Rabbi Yaakov NeuburgerThe Holy Haughtiness of Matan Torah

The appropriate word has not yet been coined. After all, can you think of a word that describes Polish leadership barring the Israeli Prime Minister from setting foot on their blood-soaked soil to mark a Holocaust anniversary? What phrase portrays world leadership, not one of whom stayed home in protest? How would you label a post October 7 international court that determined Israel's guilt of war crimes? Will you be able to paint in words, for your children, the deafening silence of world opinion watching the release of hundreds of merciless terrorists for one innocent Jewish hostage? "Audacious"? "Chutzpa"? "Ginormous chutzpa"? "Colossal audacity"? Are we even close?

Truth be told, we do have the phrase. Now we understand it and live it. The prescient phrase of Chazal found in the last mishna of mesechta Sotah has now come to life. There we learned that our final redemption unfolds in a world of increasing audacity: "בְּעִקְּבוֹת מְשִׁיחָא חֻצְפָּא יִסְגֵּא".

Harav Eliyahu Dessler (Michtav Mei'Eliyahu, volume 3, page 215), the wildly creative Kelmer talmid who became the mashgiach of Gateshead and later of Ponevezh, postulates that this indescribable impertinence is borne out of a profound guilt.
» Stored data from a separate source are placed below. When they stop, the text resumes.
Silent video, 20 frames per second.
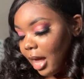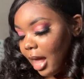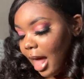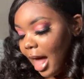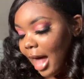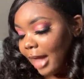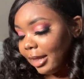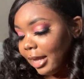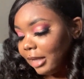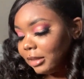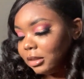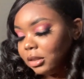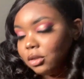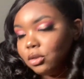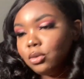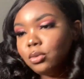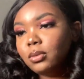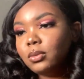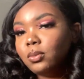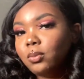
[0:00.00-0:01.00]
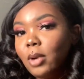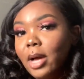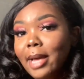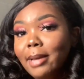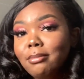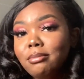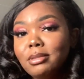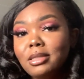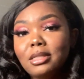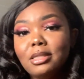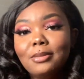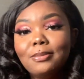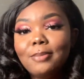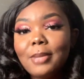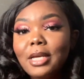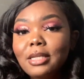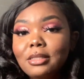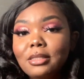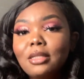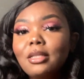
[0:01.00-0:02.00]
I like to use wipes,
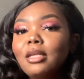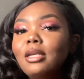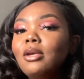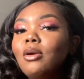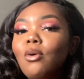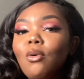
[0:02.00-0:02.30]
especially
That guilt, he submits, happens when unbridled conceit and entitlement doesn't allow us to be guided by the truths of heart and conscience. It was that "chutzpah yasgi" that exiled us or accompanied our exile, and consequently we need to suffer it in order to merit our redemption.

However, where Harav Dessler sees consequences and self-awareness, Harav Kook (Ikvei Hatzon, 120, following the insights of Rav Tzadok) sees promise and vision, and concomitant growing self-confidence. He explains that times of redemption are informed by "holy chutzpa, sacred audacity". Is it not audacious for a people, homeless for close to two millennia, to be unquestionably certain that we will have a full-blown redemption? Is not wildly impertinent to believe that we, mortal men, will once again make Hashem's presence and sovereignty patently clear and His morality commonplace? Apparently, times of unabashed immoral impertinence can unleash and model, and then nurture, the required holy conceit that we need to recognize that we are living the visions of age-old prophecies and are destined to see them all come true.

It all began at Sinai. Is it not immodest to demand of Moshe Rabbeinu that he no longer acts as the intermediary, that we need to directly imbibe Torah from Hashem? Were we not driven by holy entitlement when we declared, רצוננו לראות מלכנו" - it is our will to see Our King", that we could live in the non-corporeal and then return to the finite and physical?

Indeed, Rav Nachman of Breslov finds the source for all this sacred snobbery in the words of Chazal (Beitza 25b) "The Torah was given to the Jews because they are עזין. Whereas this is usually rendered to portray the Torah's softening impact on an otherwise tough group, the great Rav Nachmam Breslover teaches otherwise, explaining: "just as one who is impertinent has no place within our Torah... So too one who lacks self-awareness and is devoid of self-esteem and does not have the holy haughty ambitiousness will also not find his place in Hashem's Torah".

May the deeply troubling and unspeakable audacity of our times become one of the many great signs of the unfolding redemption, and may we merit to see that redemption speedily.